Real life and news and so on are harsh enough, I want to think about nice things this morning.
My mom just called to say hi, I told her how well her grandsons are doing (and they really are), and then she had to go because her train was coming. Maybe it's because I grew up before trains and cell phones, but I thought that was the coolest thing.
Trains are on a comeback, if not nearly fast enough. On my morning commute I drive along the new rail extension and always love seeing those little interurbans squeal by.
At 6:30 I take my son to school. He drives (learner's permit). The air is so fresh and warm. Not like my hometown, which had a hint of sea air. It smells of earth and new growth.
His high school has an agriculture department, and the sheep pens and hay ricks are over near the band room, so the atmosphere is redolent of more than earth and new growth. Reminds me happily of my first job after high school.
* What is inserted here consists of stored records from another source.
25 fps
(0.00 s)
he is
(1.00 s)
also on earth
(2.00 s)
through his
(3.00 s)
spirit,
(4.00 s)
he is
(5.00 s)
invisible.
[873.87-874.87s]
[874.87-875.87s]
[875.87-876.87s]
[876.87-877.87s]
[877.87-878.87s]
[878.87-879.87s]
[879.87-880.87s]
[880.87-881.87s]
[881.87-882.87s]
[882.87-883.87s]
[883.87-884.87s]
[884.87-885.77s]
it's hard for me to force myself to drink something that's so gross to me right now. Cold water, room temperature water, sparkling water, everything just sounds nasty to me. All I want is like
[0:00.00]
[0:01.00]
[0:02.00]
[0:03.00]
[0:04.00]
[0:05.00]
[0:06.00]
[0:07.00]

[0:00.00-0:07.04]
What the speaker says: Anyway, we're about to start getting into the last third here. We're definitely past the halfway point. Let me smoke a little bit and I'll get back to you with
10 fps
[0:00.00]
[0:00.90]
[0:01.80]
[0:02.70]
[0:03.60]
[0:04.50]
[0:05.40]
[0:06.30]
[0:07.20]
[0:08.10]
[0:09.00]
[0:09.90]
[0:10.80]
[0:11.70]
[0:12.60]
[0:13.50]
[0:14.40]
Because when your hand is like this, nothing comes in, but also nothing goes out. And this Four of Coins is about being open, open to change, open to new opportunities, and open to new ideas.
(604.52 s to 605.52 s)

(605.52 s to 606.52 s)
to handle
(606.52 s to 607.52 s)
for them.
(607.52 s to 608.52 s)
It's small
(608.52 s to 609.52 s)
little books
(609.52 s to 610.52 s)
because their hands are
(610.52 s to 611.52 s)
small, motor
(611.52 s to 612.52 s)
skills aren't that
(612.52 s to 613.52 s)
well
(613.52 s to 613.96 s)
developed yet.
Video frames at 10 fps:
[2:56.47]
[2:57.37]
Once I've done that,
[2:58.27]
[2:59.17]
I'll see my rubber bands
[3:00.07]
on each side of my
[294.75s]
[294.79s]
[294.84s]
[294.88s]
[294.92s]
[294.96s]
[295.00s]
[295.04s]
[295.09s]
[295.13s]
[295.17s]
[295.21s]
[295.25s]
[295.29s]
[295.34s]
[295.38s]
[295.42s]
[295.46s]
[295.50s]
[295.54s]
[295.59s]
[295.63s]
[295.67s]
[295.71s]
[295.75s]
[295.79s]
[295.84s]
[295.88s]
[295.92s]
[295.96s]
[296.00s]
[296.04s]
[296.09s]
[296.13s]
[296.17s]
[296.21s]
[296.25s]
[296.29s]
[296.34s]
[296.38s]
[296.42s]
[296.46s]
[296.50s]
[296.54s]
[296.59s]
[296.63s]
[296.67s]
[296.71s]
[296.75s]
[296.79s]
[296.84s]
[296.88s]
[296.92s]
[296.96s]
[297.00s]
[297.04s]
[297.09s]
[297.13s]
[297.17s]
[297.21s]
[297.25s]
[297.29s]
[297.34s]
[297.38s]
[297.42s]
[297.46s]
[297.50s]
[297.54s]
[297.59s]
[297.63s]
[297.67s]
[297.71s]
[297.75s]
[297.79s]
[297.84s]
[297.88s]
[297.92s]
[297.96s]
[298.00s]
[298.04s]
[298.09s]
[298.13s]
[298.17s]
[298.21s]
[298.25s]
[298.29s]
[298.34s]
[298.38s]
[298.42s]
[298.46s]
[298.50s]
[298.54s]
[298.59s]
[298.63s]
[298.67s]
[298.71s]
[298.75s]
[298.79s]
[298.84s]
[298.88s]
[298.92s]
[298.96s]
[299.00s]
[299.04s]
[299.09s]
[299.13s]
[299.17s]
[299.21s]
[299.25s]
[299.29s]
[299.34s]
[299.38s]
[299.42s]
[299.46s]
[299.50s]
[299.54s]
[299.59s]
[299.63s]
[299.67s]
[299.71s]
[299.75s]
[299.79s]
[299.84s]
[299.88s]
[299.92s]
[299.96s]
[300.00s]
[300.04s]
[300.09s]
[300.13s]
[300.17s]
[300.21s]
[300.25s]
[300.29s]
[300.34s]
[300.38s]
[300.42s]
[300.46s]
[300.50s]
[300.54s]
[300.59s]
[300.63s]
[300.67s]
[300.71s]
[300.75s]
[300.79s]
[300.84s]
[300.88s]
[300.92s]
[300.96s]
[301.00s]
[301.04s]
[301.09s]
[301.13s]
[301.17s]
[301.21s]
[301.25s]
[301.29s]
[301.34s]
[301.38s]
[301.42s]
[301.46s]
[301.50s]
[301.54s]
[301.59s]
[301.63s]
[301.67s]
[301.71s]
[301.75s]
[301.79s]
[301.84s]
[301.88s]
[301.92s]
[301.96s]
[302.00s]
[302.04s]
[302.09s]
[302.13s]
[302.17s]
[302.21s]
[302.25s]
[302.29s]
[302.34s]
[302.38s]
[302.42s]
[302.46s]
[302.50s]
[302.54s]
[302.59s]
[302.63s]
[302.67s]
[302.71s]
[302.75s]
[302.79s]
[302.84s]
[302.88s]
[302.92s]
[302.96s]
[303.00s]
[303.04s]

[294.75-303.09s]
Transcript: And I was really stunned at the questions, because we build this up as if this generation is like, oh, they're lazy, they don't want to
I lived a few weeks in Dixon, which at the time was smaller than Berkeley High, and worked in irrigation canal weed control. Early morning sunshine and the clean air that caresses Central Valley farmland before the dust rises were encoded somehow into my DNA. I will never tire of it. Maybe I will be buried in it.
The warmest feeling comes from being at a high school event, and seeing handsome tall young men and beautiful young women whom I know from scouting or from grade school or from pre-school some uncounted but incredibly few years ago. Their parents have changed but subtly, as have we. We wave and smile.
I go to the gym in the morning so that, no matter how the rest of the day turns out, it's not a total loss. For a little while I feel strong and youthful. You should try it. Jack La Lanne says we don't die of old age, we die of neglect. I expect to die of neither. Stairs come to mind.
My mom worked as decoration for a Jack La Lanne presentation one day about sixty years ago. I still think that's the coolest thing.
My dad served in the South Pacific and never heard a shot fired in anger. (I just felt like saying that to, you know, not leave him out.) He also built his own stereo before you could buy them commercially. That too is the coolest thing.
Well, staff meeting coming up, so I'll stop thinking of stuff. A lot of the above could use links per the usual methods of bloggeration but I'm not in the mood.